Question

In: Computer Science

What is a version control system (VCS)? (You must select ALL the correct answers.) VCS integrates...

What is a version control system (VCS)? (You must select ALL the correct answers.)

VCS integrates work done by different team members at the same time.

VCS enables multiple developers to work on a single project at the same time.

VCS allow you to keep track of your files and modifications to those files in a repository.

VCS gives access to historical versions of your project.

Solutions

Expert Solution

All the above mentioned options are correct.

EXPLANATION

Version Control System is a system that records changes to a file or set of files over time so that you can recall specific versions later. For the examples in this book, you will use software source code as the files being version controlled, though in reality you can do this with nearly any type of file on a computer.

If you are a graphic or web designer and want to keep every version of an image or layout (which you would most certainly want to), a Version Control System (VCS) is a very wise thing to use. It allows you to revert selected files back to a previous state, revert the entire project back to a previous state, compare changes over time, see who last modified something that might be causing a problem, who introduced an issue and when, and more. Using a VCS also generally means that if you screw things up or lose files, you can easily recover. In addition, you get all this for very little overhead.

Use of Version Control System:

1) A repository: It can be thought as a database of changes. It contains all the edits and historical versions (snapshots) of the project.

2)Copy of Work (sometimes called as checkout): It is the personal copy of all the files in a project. You can edit to this copy, without affecting the work of others and you can finally commit your changes to a repository when you are done making your changes.

Types of Version Control Systems:

1)Local Version Control Systems

2)Centralized Version Control Systems

3)Distributed Version Control Systems

Local Version Control Systems :

Many people’s version-control method of choice is to copy files into another directory (perhaps a time-stamped directory, if they’re clever). This approach is very common because it is so simple, but it is also incredibly error prone.
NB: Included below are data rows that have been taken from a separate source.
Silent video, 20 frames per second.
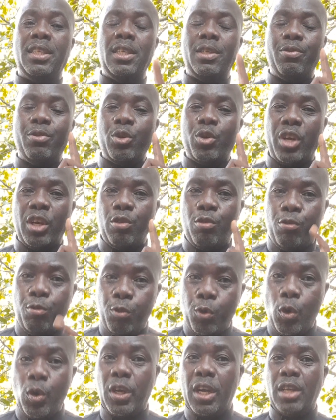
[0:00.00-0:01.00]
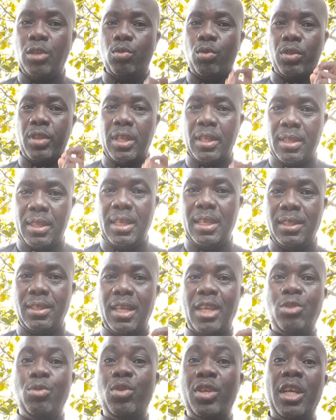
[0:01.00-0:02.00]
if you can focus on the things
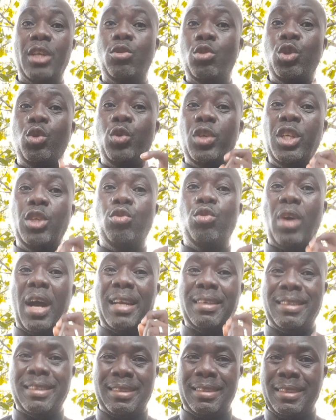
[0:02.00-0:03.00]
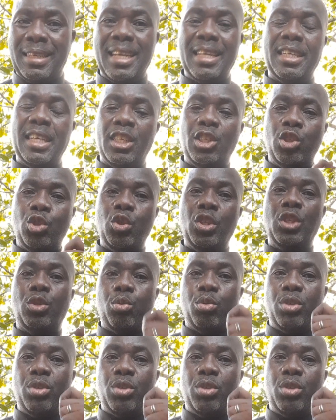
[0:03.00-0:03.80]
that you can do, you need to understand and you need to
It is easy to forget which directory you’re in and accidentally write to the wrong file or copy over files you don’t mean to.

To deal with this issue, programmers long ago developed local VCSs that had a simple database that kept all the changes to files under revision control.
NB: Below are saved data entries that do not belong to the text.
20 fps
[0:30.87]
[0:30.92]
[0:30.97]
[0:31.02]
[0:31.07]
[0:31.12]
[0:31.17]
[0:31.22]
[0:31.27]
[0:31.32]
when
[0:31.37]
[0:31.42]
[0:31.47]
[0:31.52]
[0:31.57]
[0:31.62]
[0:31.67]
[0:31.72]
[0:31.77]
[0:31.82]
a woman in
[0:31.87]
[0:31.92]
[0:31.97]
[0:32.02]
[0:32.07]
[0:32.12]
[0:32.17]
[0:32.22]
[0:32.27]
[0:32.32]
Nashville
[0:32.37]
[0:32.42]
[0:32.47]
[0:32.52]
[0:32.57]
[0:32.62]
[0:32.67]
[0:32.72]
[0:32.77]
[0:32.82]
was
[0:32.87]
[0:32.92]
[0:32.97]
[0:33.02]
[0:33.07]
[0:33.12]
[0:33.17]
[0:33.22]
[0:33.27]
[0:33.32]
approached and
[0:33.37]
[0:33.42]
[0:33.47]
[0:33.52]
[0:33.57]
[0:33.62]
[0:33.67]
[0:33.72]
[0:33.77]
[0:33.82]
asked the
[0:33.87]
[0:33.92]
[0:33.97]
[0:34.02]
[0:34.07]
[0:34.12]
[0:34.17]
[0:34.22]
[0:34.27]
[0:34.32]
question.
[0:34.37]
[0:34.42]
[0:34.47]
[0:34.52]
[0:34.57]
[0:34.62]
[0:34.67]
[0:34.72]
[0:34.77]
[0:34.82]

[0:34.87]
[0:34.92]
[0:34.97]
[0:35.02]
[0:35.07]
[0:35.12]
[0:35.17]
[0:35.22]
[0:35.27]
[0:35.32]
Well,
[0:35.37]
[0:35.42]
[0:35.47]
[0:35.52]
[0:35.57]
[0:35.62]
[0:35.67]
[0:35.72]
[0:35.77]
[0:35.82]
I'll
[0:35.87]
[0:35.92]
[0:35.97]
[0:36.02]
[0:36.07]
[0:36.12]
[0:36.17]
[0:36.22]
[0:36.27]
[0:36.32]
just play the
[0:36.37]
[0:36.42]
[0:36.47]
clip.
Centralized Version Control Systems

The next major issue that people encounter is that they need to collaborate with developers on other systems. To deal with this problem, Centralized Version Control Systems (CVCSs) were developed. These systems (such as CVS, Subversion, and Perforce) have a single server that contains all the versioned files, and a number of clients that check out files from that central place. For many years, this has been the standard for version control.

This setup offers many advantages, especially over local VCSs. For example, everyone knows to a certain degree what everyone else on the project is doing. Administrators have fine-grained control over who can do what, and it’s far easier to administer a CVCS than it is to deal with local databases on every client.

However, this setup also has some serious downsides. The most obvious is the single point of failure that the centralized server represents. If that server goes down for an hour, then during that hour nobody can collaborate at all or save versioned changes to anything they’re working on. If the hard disk the central database is on becomes corrupted, and proper backups haven’t been kept, you lose absolutely everything — the entire history of the project except whatever single snapshots people happen to have on their local machines. Local VCS systems suffer from this same problem — whenever you have the entire history of the project in a single place, you risk losing everything.

Distributed Version Control Systems

This is where Distributed Version Control Systems (DVCSs) step in. In a DVCS (such as Git, Mercurial, Bazaar or Darcs), clients don’t just check out the latest snapshot of the files; rather, they fully mirror the repository, including its full history. Thus, if any server dies, and these systems were collaborating via that server, any of the client repositories can be copied back up to the server to restore it. Every clone is really a full backup of all the data.

Furthermore, many of these systems deal pretty well with having several remote repositories they can work with, so you can collaborate with different groups of people in different ways simultaneously within the same project. This allows you to set up several types of workflows that aren’t possible in centralized systems, such as hierarchical models.

So overall as explained in the various versions of Version Control System we can say that all the mentioned options in the question are correct. VCS integrates work done by different team members at the same time, it enables multiple developers to work on a single project at the same time,it allows you to keep track of your files and modifications to those files in a repository. It also gives access to historical versions of your project.